Recorded information:
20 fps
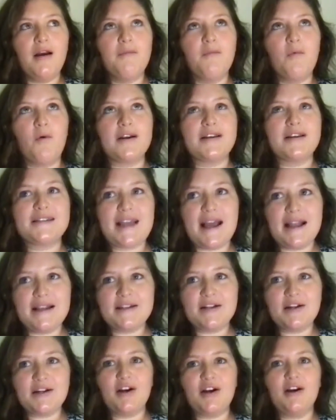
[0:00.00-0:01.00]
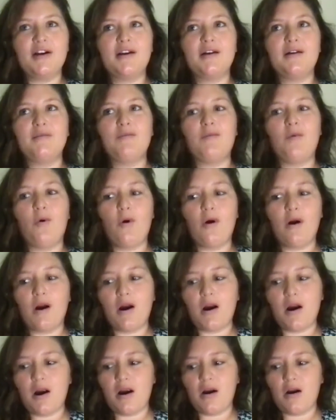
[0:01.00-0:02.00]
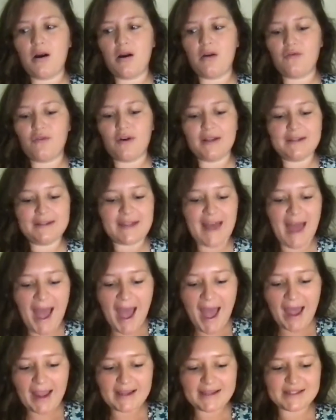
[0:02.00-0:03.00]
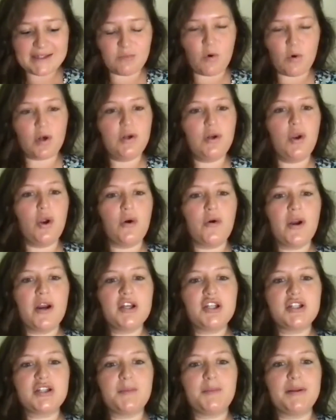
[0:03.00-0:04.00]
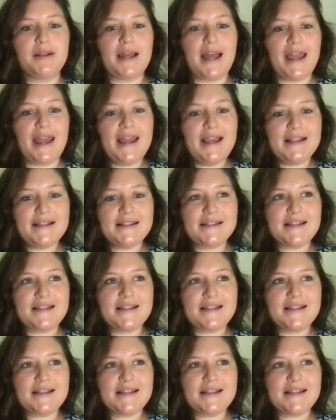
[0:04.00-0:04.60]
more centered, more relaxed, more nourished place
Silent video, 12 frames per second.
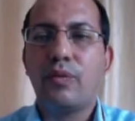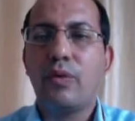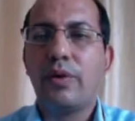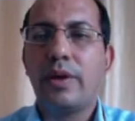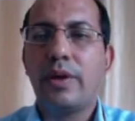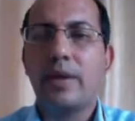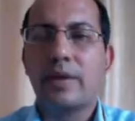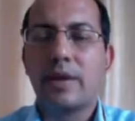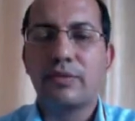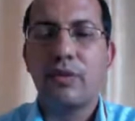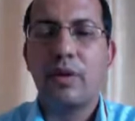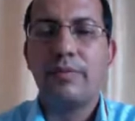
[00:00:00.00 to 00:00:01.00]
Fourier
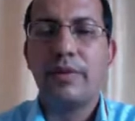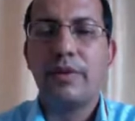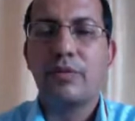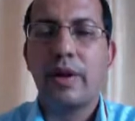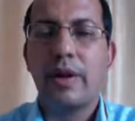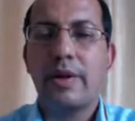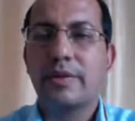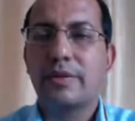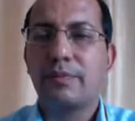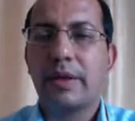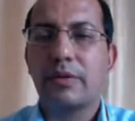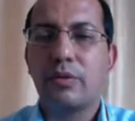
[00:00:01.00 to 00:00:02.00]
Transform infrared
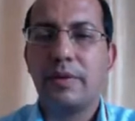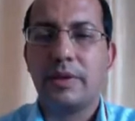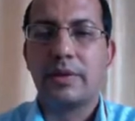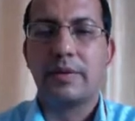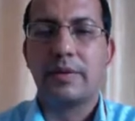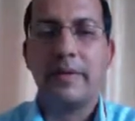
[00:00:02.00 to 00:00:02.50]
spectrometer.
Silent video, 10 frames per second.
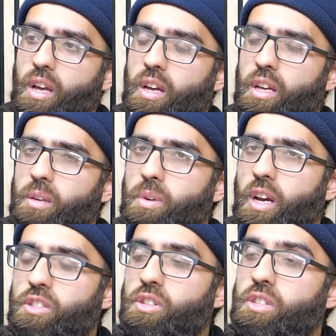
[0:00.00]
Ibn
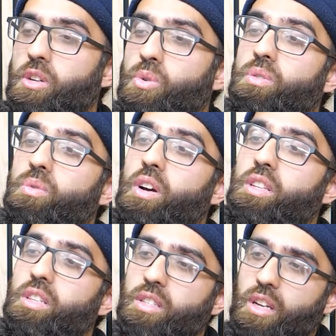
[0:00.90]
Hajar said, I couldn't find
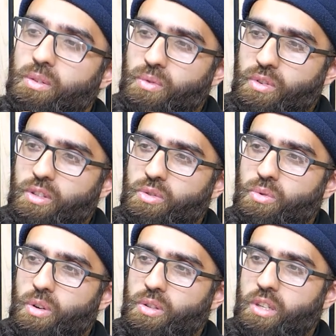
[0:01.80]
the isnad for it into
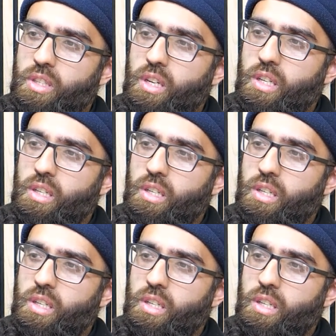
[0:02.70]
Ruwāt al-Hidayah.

==

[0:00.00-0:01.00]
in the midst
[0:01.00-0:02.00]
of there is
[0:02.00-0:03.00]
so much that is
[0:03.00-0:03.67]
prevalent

Task to complete:
Find each line in the material above that carries the string "video", and copy it.

Output of the task:
Silent video, 12 frames per second.
Silent video, 10 frames per second.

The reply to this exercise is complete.